> **Required work**:
Without including any picture, transcribe the entries below word for word.

Collected data:
>>>>>
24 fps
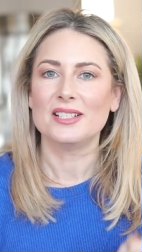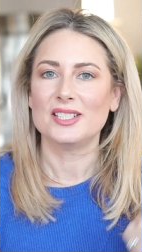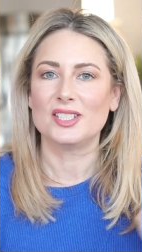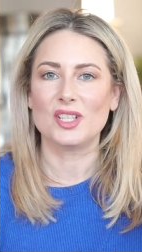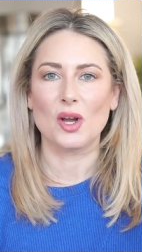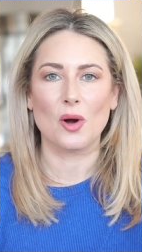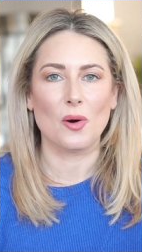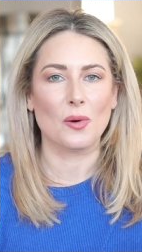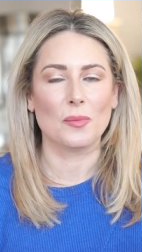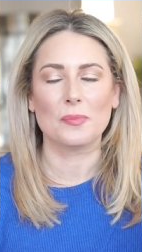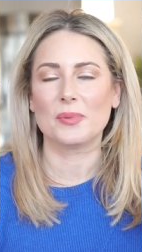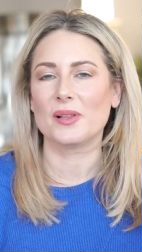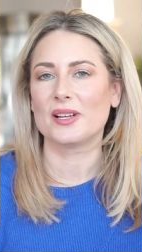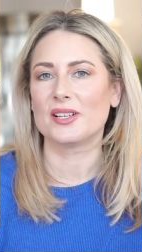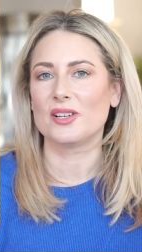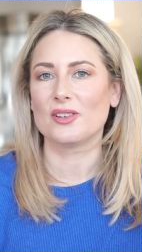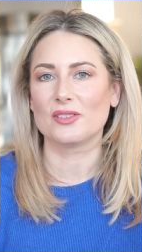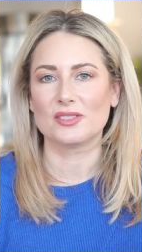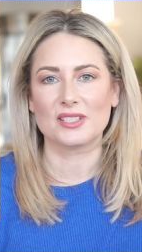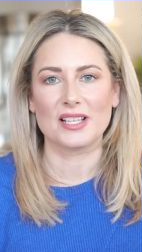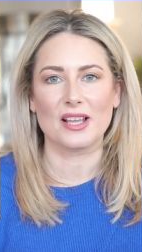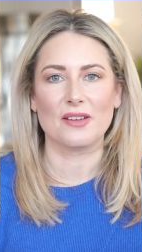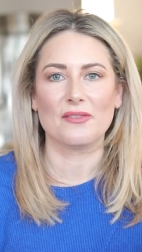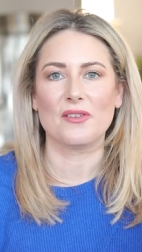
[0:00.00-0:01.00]
don't plug
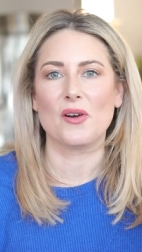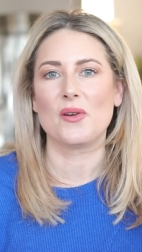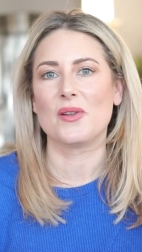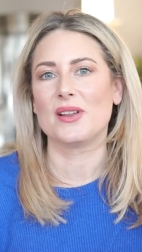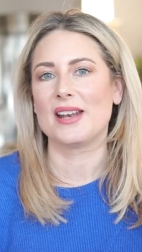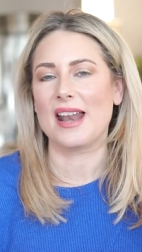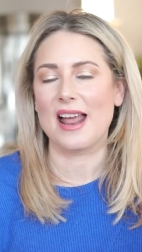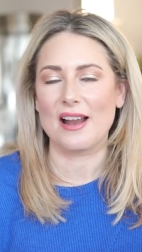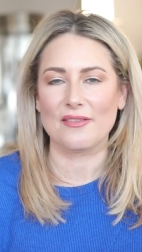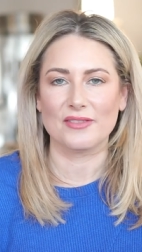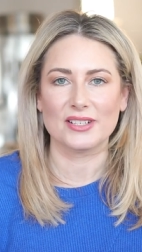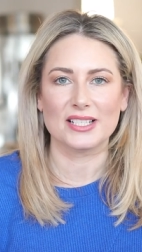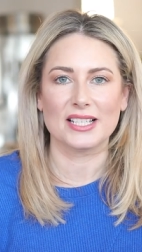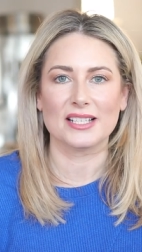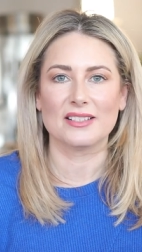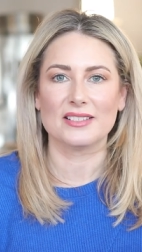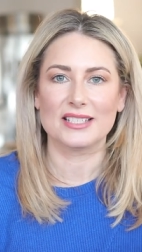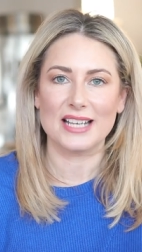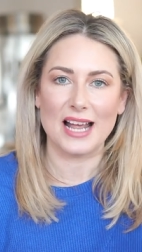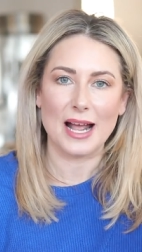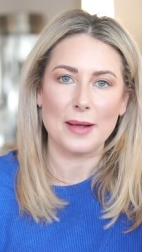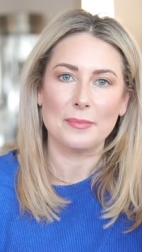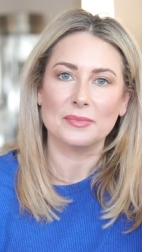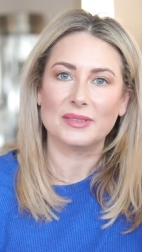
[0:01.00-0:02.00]
your cell phone in every single
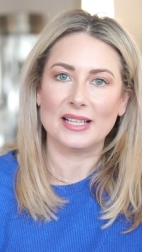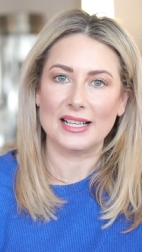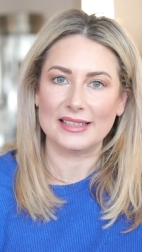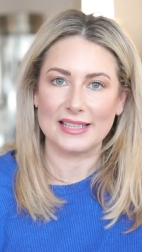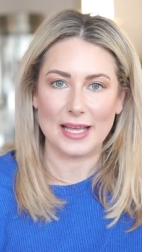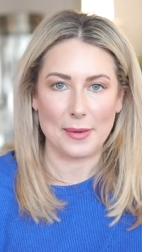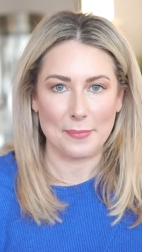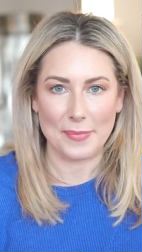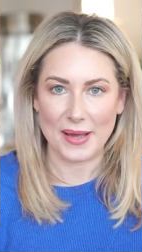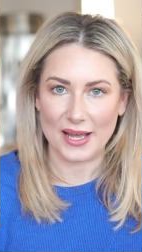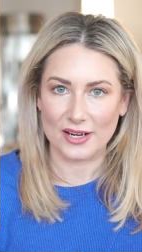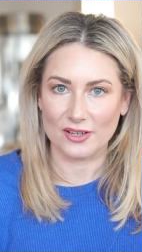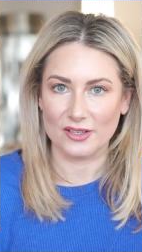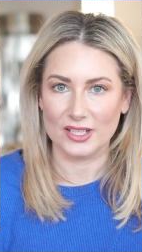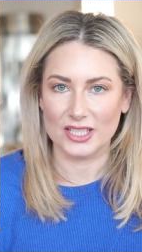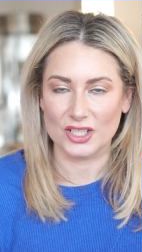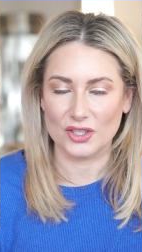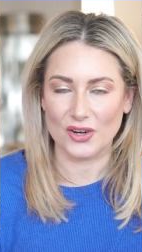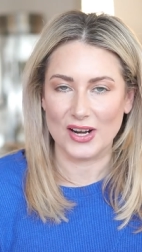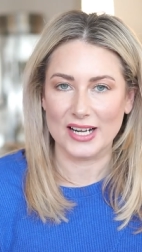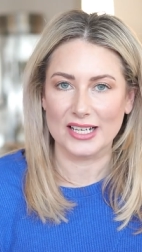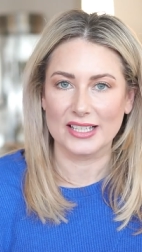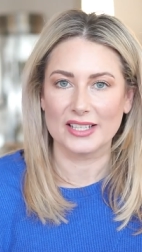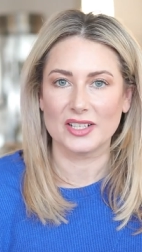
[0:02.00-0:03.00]
time, let that battery
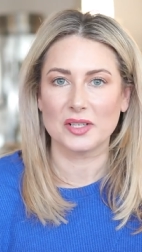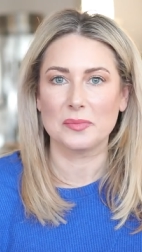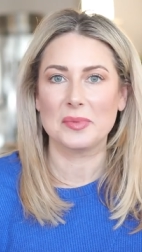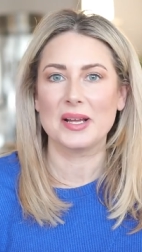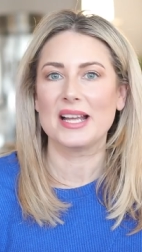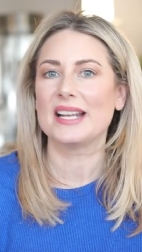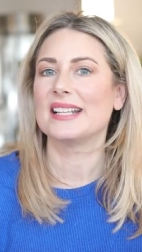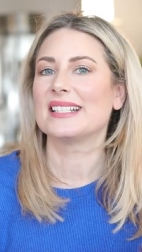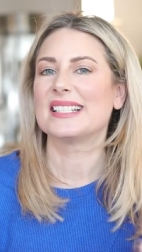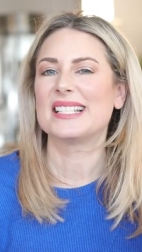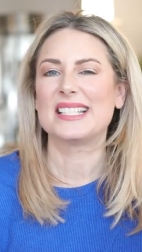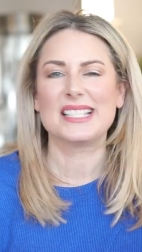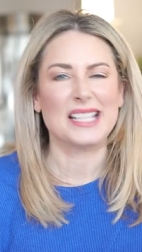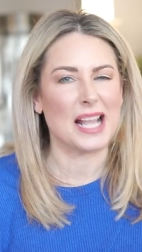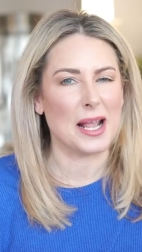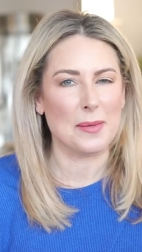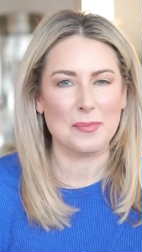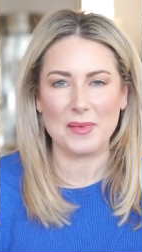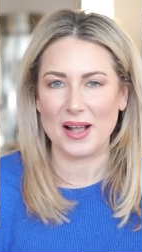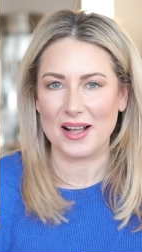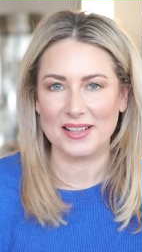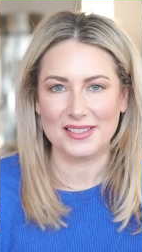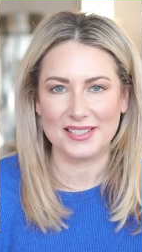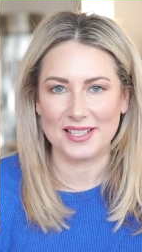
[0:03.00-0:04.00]
drain a little bit.
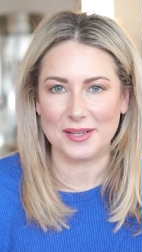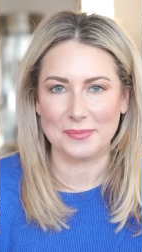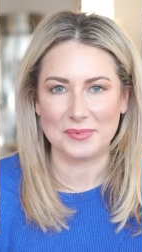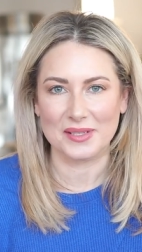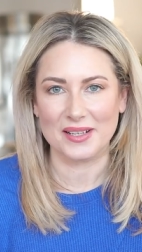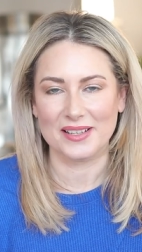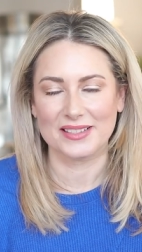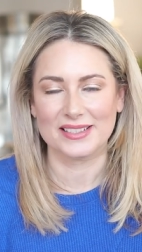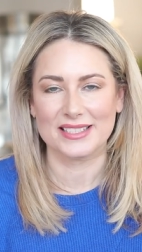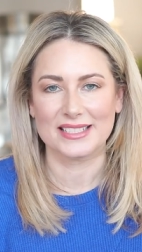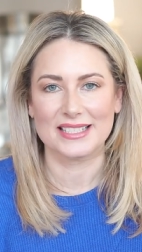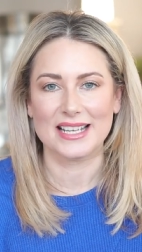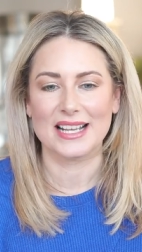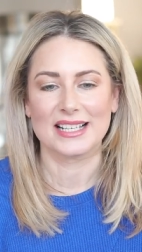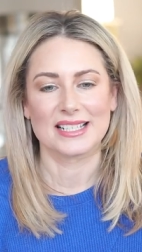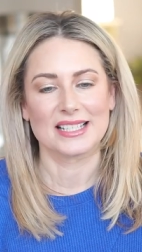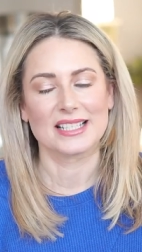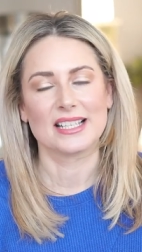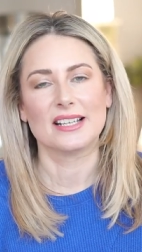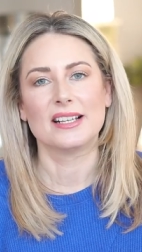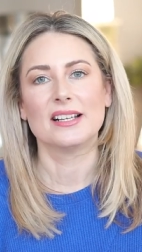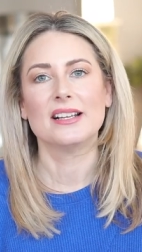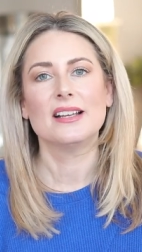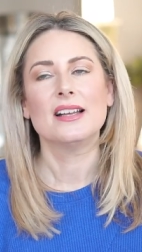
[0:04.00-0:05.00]
Same concept on the
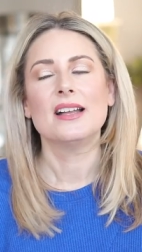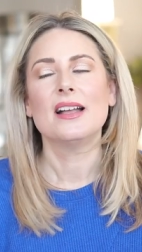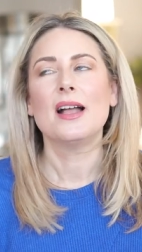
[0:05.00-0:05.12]
Tesla.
<<<<<
> **Output for this exercise**:
24 fps
[0:00.00-0:01.00]
don't plug
[0:01.00-0:02.00]
your cell phone in every single
[0:02.00-0:03.00]
time, let that battery
[0:03.00-0:04.00]
drain a little bit.
[0:04.00-0:05.00]
Same concept on the
[0:05.00-0:05.12]
Tesla.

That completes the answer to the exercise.